Kirche Heilige Familie (Tafelkirche)
Über dieses Denkmal
Mit Bau der Kirche Heilige Familie (HEFA) 1958 in Oberhausen-Lirich haben die Architekten Rudolf Schwarz und Josef Bernard ein Ensemble geschaffen, das mit den umlaufenden, farbig gestalteten Glaswänden des Künstlers Wilhelm Buschulte eine besondere Raumwirkung zu entfalten vermag. Es gilt als herausragendes Beispiel für die Entwicklung des modernen Kirchenbaus und steht seit 2019 unter Denkmalschutz. 2007 hat die Kirchengemeinde St.
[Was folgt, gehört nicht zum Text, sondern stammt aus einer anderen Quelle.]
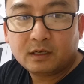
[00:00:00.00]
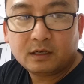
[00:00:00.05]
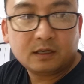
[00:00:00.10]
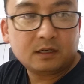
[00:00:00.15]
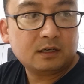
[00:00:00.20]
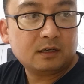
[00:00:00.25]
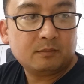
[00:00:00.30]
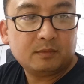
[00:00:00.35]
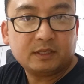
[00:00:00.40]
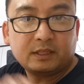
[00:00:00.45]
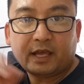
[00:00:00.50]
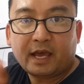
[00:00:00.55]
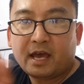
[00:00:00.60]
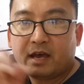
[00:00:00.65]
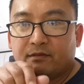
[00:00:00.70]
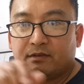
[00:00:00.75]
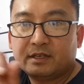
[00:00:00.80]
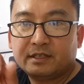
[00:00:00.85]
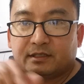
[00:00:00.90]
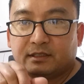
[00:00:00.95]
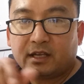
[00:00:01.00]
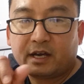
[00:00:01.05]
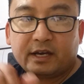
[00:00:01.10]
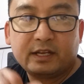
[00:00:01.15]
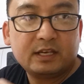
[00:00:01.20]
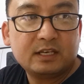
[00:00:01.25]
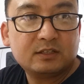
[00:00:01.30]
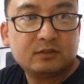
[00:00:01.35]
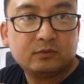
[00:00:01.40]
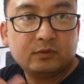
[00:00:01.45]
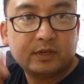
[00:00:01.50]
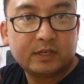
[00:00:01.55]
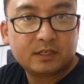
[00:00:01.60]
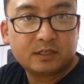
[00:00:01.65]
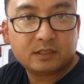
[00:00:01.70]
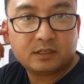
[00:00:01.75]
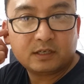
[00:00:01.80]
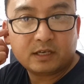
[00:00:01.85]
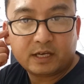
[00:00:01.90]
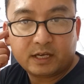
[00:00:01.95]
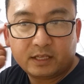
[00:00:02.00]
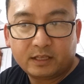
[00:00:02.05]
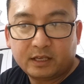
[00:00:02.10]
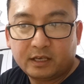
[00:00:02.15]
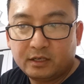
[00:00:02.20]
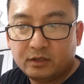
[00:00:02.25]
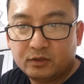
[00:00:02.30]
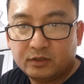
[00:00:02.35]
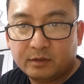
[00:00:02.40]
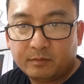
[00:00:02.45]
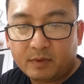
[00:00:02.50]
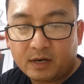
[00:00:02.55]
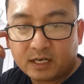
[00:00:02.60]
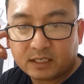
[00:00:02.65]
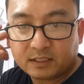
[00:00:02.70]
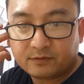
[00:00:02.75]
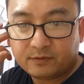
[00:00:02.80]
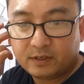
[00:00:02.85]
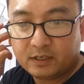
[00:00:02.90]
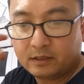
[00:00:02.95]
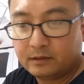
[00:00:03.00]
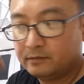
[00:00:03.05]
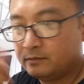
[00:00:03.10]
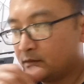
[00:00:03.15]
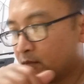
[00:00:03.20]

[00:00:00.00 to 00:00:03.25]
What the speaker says: but they have a sliding switch and they use a MOSFET.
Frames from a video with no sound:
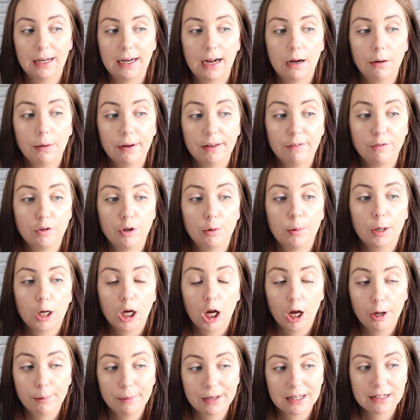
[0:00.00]
Now, if you are
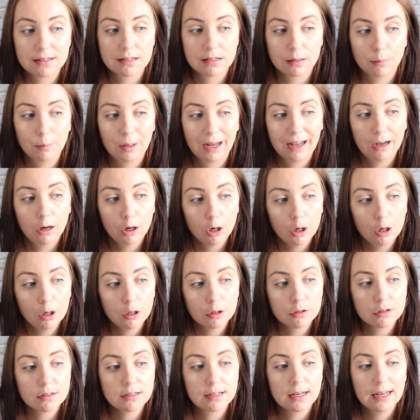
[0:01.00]
going somewhere
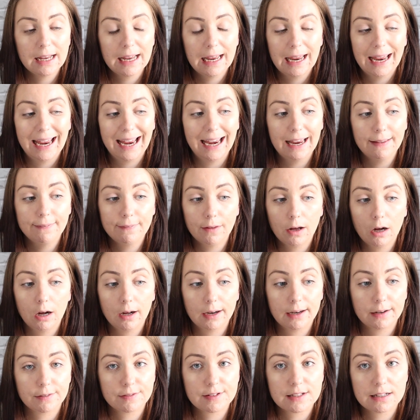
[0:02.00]
hot in the
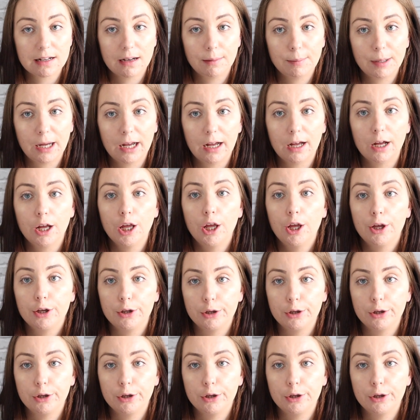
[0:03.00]
height of summer,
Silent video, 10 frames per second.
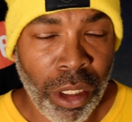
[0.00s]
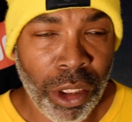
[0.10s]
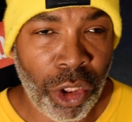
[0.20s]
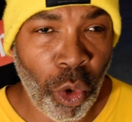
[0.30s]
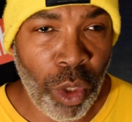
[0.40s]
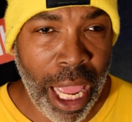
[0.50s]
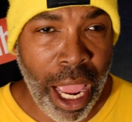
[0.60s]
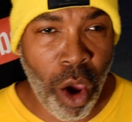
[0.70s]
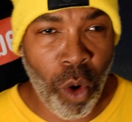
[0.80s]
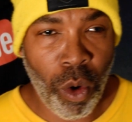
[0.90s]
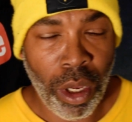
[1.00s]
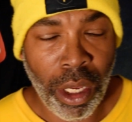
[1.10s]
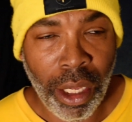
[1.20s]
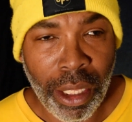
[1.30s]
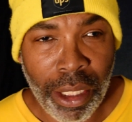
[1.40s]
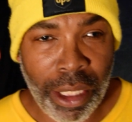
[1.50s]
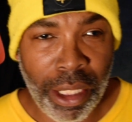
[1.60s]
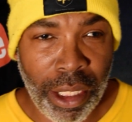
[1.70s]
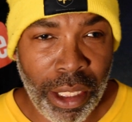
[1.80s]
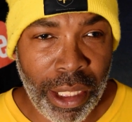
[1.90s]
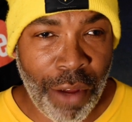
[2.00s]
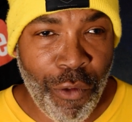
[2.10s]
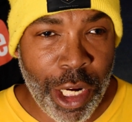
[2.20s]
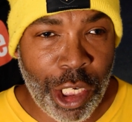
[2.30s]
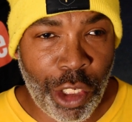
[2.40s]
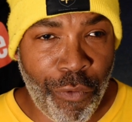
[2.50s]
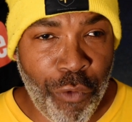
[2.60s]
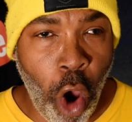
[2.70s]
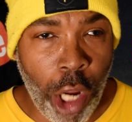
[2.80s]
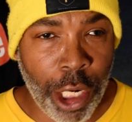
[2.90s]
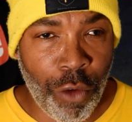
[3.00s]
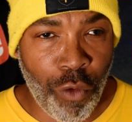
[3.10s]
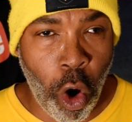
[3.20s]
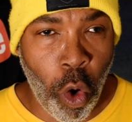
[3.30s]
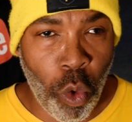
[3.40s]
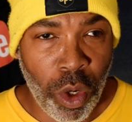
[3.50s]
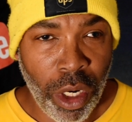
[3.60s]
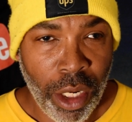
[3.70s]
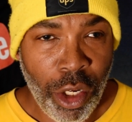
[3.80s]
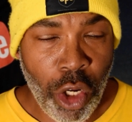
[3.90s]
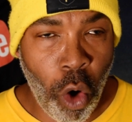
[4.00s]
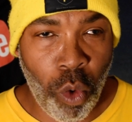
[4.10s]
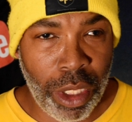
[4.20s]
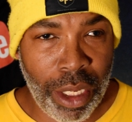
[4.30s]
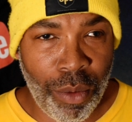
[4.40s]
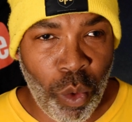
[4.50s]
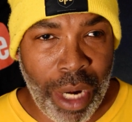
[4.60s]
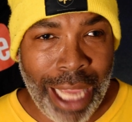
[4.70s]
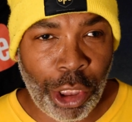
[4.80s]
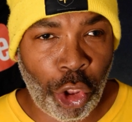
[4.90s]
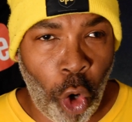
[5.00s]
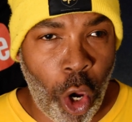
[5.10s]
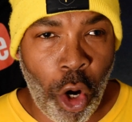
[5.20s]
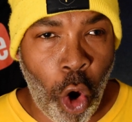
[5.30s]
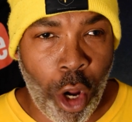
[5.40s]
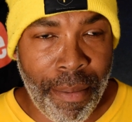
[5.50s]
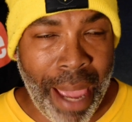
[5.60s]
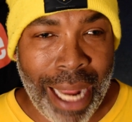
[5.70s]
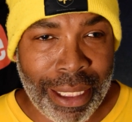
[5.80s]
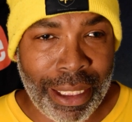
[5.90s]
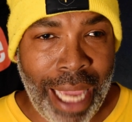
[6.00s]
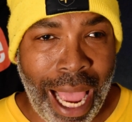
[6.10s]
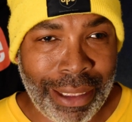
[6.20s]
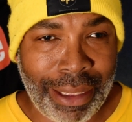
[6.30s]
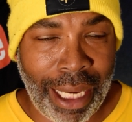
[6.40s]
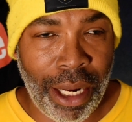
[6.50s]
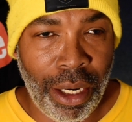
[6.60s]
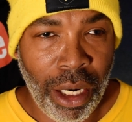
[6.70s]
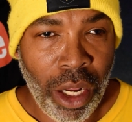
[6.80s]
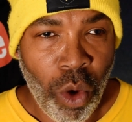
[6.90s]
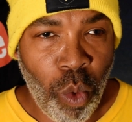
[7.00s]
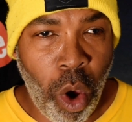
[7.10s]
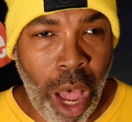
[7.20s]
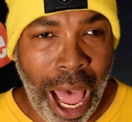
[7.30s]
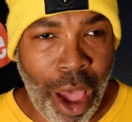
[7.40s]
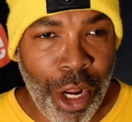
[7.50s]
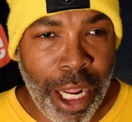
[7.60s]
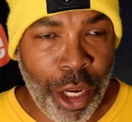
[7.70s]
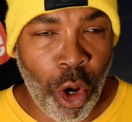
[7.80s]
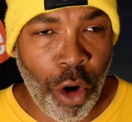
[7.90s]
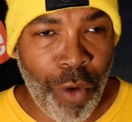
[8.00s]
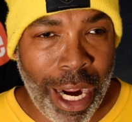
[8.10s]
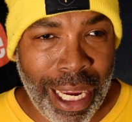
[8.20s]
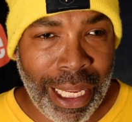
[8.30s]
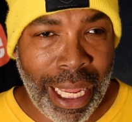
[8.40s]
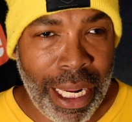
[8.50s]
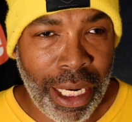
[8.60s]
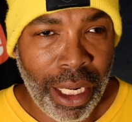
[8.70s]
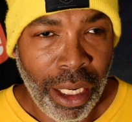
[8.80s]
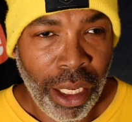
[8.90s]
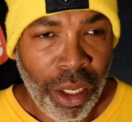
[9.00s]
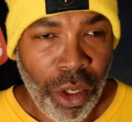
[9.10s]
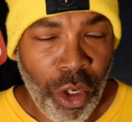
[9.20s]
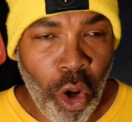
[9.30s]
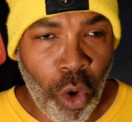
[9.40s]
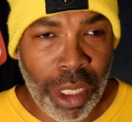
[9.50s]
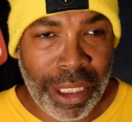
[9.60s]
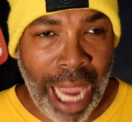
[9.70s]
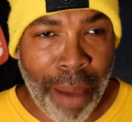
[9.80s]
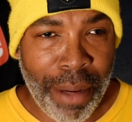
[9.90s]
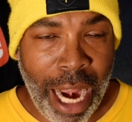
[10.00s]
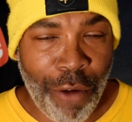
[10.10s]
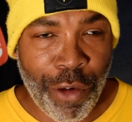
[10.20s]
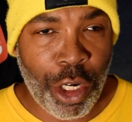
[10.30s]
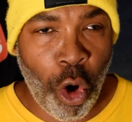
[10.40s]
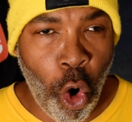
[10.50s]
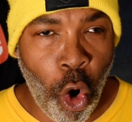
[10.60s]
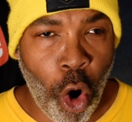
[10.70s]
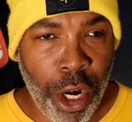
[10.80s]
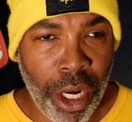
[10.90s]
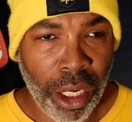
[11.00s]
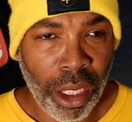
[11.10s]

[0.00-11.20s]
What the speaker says: So now they reached a fork in the road. When I saw it automatically, I said, well, how are they going to regulate, the time that I record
Marien das Gebäude dem Verein Oberhausener Tafel e. V. zur Verfügung gestellt. Wo sich früher die Gemeinde zum Gottesdienst um den „Tisch des Lebens“ versammelte, werden nun Lebensmittel an Bedürftige verteilt. So wird das Gebäude auch heute noch dem ursprünglichen Auftrag gerecht. 2023-25 wurden die Beton-Glas-Fassade denkmalgerecht saniert, sodass die Fenster nun wieder eine besondere Strahlkraft entwickeln. In einem prägnanten Umfeld (u. a. Zinkfabrik und Park Altenberg, Werksiedlung Gustavstraße) bieten sich neue Chancen als Quartiersmittelpunkt.
Programm
• Denkmalführungen finden ab 10:00 Uhr stündlich statt • eine Ausstellung präsentiert Materialien zur Baugeschichte • Mitglieder der Oberhausener Tafel informieren über die Arbeit der Oberhausener Tafel • Mitglieder des Fördervereins informieren über die Zukunftsperspektiven für das Gebäudeensemble • Kaffee und Kaltgetränke werden bereitgestellt, Sitzgelegenheiten sind vorhanden
Tafelkirche Heilige Familie – Gemeinsam am Tisch
Zeiten
Der Kirchenkomplex (1956-58, Rudolf Schwarz, Josef Bernhard) ist der einzige Zentralbau im Werk von Schwarz, der dort wegweisende Ideen zur Reform des Kirchenbaus realisiert hat. Der quadratische, mit einer Rippendecke über vier schlanken Stützen bedeckete Hauptraum wird durch umlaufende Fensterwände über einem Backsteinsockel belichtet (Wilhelm Buschulte). Seit 2007 nutzt die Oberhausener Tafel die Kirche. In einem prägnanten Umfeld bieten sich inzwischen neue Chancen als Quartiersmittelpunkt.